The origins of thyme stem back to ancient southern Europe and the Mediterranean. Today, thyme is grown in herb gardens throughout the world. Thyme is still widely used in central Europe, second only to mint in England. It is also popular in the Creole cuisine of the United States. Extending south, thyme is common in Central American cuisine with jerk seasoning being its most famous use in this region. Best just prior to flowering, thyme has a strong piquant or lemony flavor that enhances a variety of dishes, especially meats, fish, and poultry.
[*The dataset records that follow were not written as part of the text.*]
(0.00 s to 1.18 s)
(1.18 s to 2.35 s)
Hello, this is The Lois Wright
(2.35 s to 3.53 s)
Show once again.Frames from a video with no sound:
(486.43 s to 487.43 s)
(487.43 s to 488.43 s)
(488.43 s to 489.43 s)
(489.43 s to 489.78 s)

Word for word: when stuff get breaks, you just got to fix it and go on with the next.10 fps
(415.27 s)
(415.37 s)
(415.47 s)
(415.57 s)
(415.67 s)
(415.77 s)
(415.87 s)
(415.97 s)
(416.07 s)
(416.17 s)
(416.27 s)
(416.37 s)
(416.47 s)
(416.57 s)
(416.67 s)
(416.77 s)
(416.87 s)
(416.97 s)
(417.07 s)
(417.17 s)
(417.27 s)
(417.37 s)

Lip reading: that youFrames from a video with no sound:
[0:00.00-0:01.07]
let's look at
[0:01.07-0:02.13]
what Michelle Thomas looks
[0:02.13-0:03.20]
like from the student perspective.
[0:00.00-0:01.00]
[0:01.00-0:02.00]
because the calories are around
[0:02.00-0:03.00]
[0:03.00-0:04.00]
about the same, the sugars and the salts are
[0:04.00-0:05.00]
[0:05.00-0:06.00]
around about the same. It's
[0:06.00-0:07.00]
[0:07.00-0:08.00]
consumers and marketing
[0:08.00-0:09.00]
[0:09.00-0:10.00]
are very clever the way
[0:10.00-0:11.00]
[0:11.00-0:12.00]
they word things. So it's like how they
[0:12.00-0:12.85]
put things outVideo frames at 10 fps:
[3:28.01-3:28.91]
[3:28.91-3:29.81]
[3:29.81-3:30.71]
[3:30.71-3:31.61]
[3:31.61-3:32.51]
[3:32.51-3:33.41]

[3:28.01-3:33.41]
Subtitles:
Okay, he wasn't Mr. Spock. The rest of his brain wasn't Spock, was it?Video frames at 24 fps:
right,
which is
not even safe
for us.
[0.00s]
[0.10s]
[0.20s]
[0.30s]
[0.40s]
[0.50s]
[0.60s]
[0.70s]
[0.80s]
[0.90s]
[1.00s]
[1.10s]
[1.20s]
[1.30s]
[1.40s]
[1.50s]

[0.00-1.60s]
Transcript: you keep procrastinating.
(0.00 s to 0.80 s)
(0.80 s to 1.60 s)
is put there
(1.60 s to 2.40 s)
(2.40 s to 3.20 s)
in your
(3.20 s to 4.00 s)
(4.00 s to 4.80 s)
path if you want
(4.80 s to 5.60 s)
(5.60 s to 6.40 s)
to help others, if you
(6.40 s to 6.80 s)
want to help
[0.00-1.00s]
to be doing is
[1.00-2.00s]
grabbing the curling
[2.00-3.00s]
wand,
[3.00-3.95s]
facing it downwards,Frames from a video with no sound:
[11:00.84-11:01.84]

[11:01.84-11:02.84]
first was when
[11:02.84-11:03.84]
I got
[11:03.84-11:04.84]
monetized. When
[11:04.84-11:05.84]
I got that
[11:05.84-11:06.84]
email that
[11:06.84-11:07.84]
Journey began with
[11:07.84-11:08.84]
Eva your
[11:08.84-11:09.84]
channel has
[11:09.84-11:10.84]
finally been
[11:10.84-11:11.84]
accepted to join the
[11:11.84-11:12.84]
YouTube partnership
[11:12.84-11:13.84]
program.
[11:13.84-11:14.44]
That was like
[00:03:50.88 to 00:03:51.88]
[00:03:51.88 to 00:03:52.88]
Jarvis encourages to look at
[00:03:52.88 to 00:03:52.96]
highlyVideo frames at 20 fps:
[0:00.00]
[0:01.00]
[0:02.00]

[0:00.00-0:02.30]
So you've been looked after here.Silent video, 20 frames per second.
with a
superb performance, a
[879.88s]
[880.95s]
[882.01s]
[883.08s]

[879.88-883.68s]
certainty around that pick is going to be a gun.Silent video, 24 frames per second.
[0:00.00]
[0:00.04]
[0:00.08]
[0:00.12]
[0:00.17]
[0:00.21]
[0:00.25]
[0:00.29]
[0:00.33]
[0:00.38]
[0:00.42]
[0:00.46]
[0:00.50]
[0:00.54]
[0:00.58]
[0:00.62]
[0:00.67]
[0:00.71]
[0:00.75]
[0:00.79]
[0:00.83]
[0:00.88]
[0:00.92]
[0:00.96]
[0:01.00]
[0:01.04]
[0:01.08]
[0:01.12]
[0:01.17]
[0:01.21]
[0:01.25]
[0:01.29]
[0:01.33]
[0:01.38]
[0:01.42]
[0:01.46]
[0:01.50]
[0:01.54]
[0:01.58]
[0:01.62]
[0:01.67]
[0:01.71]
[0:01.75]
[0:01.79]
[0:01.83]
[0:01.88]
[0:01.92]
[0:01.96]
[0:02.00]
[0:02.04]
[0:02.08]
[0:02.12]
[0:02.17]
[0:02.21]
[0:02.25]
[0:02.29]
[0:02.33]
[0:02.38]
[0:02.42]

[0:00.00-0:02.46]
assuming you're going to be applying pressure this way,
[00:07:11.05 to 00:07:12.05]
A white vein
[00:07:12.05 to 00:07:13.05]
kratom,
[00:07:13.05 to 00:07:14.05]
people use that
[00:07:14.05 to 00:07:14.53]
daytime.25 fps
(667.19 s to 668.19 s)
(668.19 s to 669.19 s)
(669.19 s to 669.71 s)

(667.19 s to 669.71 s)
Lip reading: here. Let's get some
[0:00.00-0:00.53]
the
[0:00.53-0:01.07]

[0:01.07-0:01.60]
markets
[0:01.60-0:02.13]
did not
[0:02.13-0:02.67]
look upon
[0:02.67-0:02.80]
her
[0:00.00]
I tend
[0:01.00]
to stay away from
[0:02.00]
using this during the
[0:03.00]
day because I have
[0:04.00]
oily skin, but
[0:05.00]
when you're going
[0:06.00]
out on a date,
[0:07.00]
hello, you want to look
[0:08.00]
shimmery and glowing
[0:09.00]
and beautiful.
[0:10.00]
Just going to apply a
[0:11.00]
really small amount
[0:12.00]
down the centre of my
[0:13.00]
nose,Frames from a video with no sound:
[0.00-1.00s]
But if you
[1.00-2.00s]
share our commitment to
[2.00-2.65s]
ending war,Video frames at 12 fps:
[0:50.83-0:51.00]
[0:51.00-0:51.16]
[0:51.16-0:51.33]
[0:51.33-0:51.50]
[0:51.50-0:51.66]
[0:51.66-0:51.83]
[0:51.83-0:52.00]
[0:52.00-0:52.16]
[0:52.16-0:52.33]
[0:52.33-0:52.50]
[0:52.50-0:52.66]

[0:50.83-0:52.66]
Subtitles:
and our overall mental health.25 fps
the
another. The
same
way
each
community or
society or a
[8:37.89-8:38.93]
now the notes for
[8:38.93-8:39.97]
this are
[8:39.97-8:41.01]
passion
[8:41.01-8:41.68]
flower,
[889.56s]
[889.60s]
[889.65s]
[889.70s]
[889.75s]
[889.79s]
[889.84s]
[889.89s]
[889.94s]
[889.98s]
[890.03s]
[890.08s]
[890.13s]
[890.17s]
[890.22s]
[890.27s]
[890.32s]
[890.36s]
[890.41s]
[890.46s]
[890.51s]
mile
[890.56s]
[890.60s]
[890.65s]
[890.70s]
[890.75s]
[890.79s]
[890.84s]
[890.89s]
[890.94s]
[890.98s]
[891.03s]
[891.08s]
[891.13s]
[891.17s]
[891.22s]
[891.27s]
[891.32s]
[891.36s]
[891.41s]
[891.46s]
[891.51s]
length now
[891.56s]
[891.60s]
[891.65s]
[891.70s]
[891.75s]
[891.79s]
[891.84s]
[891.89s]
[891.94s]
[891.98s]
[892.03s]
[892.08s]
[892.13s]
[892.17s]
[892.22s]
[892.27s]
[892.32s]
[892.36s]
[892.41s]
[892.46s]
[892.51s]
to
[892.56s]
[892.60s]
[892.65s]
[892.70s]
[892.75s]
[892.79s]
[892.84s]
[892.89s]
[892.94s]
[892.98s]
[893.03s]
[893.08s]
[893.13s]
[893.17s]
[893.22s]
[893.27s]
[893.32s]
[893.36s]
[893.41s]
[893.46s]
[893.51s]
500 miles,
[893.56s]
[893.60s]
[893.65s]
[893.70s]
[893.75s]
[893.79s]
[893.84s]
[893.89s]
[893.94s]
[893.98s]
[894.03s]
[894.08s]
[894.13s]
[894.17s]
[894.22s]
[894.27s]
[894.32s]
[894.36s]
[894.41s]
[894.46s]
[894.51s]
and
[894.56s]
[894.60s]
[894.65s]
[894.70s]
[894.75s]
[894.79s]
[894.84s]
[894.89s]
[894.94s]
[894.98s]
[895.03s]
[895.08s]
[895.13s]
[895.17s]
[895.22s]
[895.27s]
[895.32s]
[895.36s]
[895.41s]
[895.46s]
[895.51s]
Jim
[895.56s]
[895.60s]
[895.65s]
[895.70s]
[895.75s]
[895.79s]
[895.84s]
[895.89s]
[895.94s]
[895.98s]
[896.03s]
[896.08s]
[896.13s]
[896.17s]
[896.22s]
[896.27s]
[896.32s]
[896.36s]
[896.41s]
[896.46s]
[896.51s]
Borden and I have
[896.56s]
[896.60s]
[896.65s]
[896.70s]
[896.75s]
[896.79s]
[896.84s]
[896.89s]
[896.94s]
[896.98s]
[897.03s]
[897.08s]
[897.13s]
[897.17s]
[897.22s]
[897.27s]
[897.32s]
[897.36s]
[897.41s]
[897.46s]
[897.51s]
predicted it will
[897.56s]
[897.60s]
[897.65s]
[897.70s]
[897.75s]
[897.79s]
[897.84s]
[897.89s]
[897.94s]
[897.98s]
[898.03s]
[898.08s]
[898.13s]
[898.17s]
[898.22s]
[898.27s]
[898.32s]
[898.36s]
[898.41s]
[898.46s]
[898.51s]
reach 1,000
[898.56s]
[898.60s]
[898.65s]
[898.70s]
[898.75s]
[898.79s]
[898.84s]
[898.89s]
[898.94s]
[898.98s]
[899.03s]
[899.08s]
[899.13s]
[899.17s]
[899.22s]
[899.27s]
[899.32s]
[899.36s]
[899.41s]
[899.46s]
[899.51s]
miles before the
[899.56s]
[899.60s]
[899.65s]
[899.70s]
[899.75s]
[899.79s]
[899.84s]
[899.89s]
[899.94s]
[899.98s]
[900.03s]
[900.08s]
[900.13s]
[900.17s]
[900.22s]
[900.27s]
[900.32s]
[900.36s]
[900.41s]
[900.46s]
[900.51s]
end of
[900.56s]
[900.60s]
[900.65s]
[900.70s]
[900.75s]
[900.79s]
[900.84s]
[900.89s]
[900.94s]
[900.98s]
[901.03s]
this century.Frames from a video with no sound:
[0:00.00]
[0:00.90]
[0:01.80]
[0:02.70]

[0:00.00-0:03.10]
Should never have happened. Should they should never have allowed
And of course potatoes.

Mediterranean potato salad
with thyme vinaigrette

Ingredients (6 servings)
2 tablespoons white wine vinegar
1/2 teaspoon salt
1 tablespoon fresh thyme leaves
1/3 cup DHC Núñez de Prado Extra Virgin Olive Oil
1-1/2 pounds small Yukon gold potatoes*
1/2 cup sliced green onions
2/3 cup coarsely chopped Kalamata olives, pitted
3 tablespoons chopped sundried tomatoes, packed in oil, drained
3 tablespoons chopped Italian (flat leaf) parsley
Salt and freshly ground black pepper, to taste
1/4 teaspoon crushed red pepper (optional)

1. Mix vinegar,1/2 teaspoon salt,and thyme; whisk in olive oil; reserve.

2. Quarter potatoes into bite-sized pieces.

3. In a saucepan cover potatoes with water 1 inch over vegetables. Bring to a boil. Cook until just fork tender, about 3 minutes; drain.

4. Fold vinaigrette into warm potatoes; cool.

5. Add remaining ingredients and stir to combine. Season with salt and pepper, to taste.

6. Chill salad in refrigerator, tightly covered, for 1–2 hours to marry flavors. Serve at room temperature.

Mediterranean potato salad


Always cut potatoes before cooking them to reduce cooking time and produce clean, sharp edges.

Mediterranean potato salad

To prevent sprouting and to keep fresh, store potatoes at room temperature in a ventilated container (such as a basket) in a dark cupboard.

*You can use many different varieties of small potatoes in this salad, including new potatoes, red potatoes, and purple potatoes.